Al rato volvió a llamar. La muchacha preguntó si el señor Massantonio no lo había atendido todavía.

– No -dijo Gauna.

La muchacha fue a llamarlo de nuevo. Al rato volvió.

– Ahora no lo encuentro -dijo con naturalidad.

X

Esa noche no se reunían con Valerga. A pesar del cansancio, pensó visitarlo. Reflexionó, después, que no debía hacer nada anormal, que no debía llamar la atención, si quería que lo ayudaran a dilucidar el misterio de los lagos.

El miércoles, una voz femenina y desconocida, lo llamó al taller, por teléfono. Lo citó para esa tarde, a las ocho y media, cerca de unas quintas que hay en la Avenida del Tejar, a la altura de Valdenegro. Gauna se preguntó si se encontraría con la muchacha de la otra noche; en seguida, creyó que no. No sabía si ir o no ir.

A las nueve todavía estaba solo en el despoblado. Volvió a su casa, a comer.
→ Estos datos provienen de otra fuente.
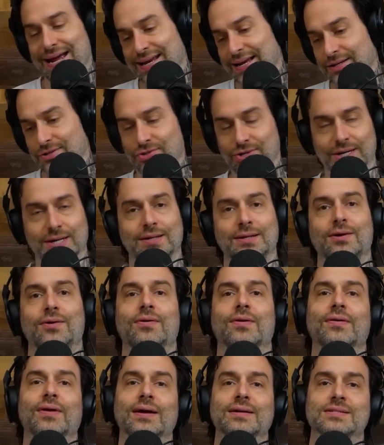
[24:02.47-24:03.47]
you're not tricking no
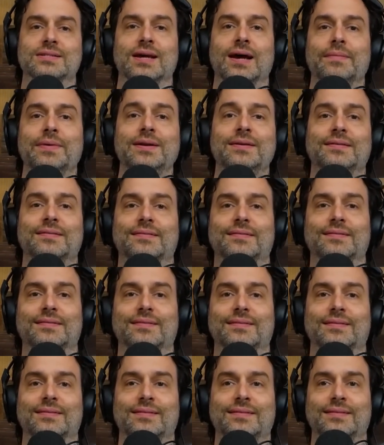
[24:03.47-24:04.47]
one, right? Salmon?
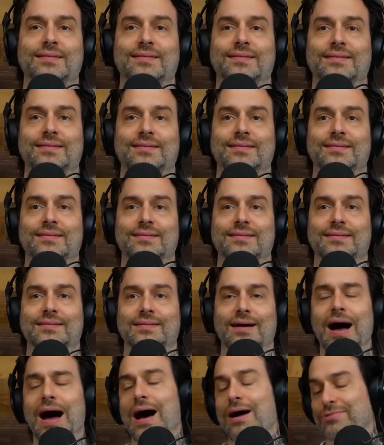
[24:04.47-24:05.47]

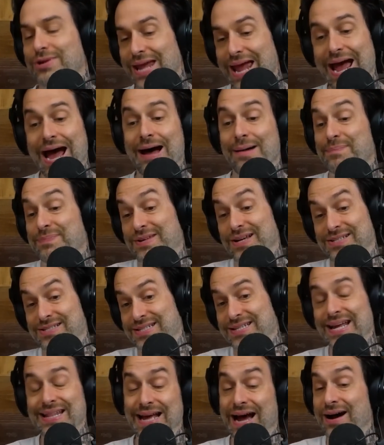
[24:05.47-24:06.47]
Oh, yeah,
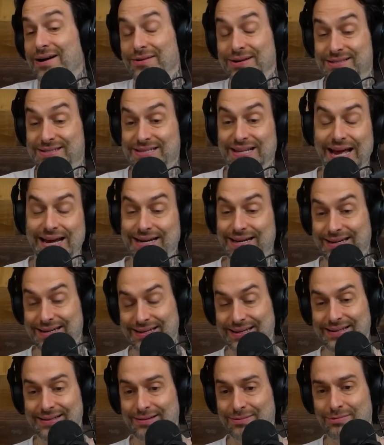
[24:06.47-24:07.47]
just, you know, it's like,
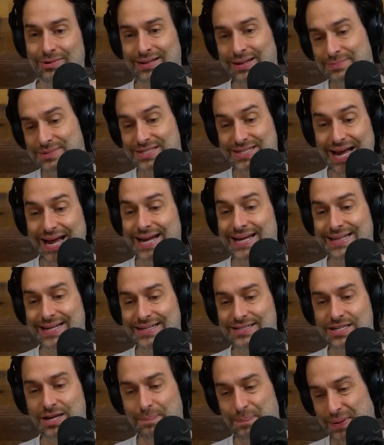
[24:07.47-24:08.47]
what I'm saying
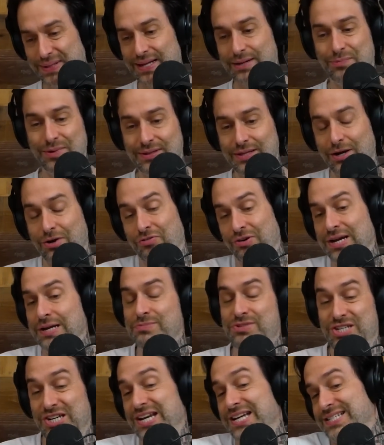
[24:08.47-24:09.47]
is you put it with the
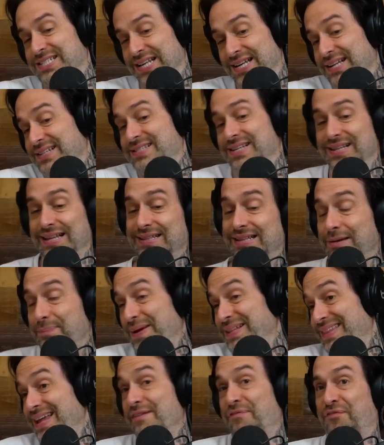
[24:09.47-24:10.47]
cream cheese and it's a little
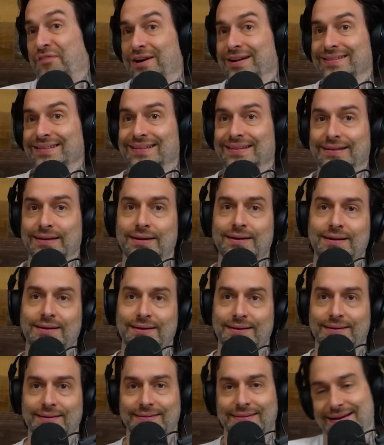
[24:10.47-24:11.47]
bit different.
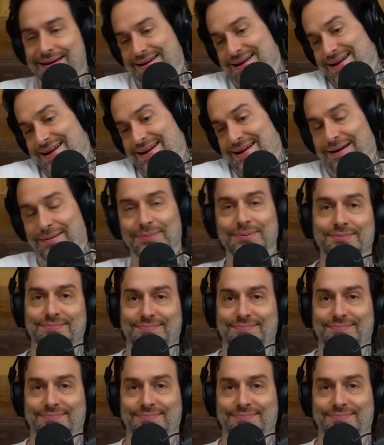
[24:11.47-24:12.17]
Ah,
El jueves era el día que se reunían con Valerga. Cuando llegó al Platense, ya estaban el doctor y los muchachos. El doctor lo saludó con afabilidad, pero después no se ocupó de él; en verdad no se ocupó de nadie, salvo de Antúnez. Le habían llegado noticias de que Antúnez era un cantor famoso y se mostraba dolido (en broma, sin duda) de que no lo hubiera juzgado digno a «este pobre viejo» de escucharlo. Antúnez estaba muy nervioso, muy halagado, muy asustado. No quería cantar. Prefería no darse el gusto de cantar a exponerse ante el doctor. Este insistía tesoneramente. Cuando por fin, después de muchas persuasiones y disculpas, trémulo de vergüenza y de esperanza, Antúnez empezó a aclarar la garganta, Valerga dijo:

– Voy a contarles lo que me pasó una vez con un cantor.

La historia fue larga, interesó a casi todos los presentes y Antúnez quedó olvidado. Gauna pensó que si las cosas no se producían naturalmente, no debía consultar su asunto con el doctor.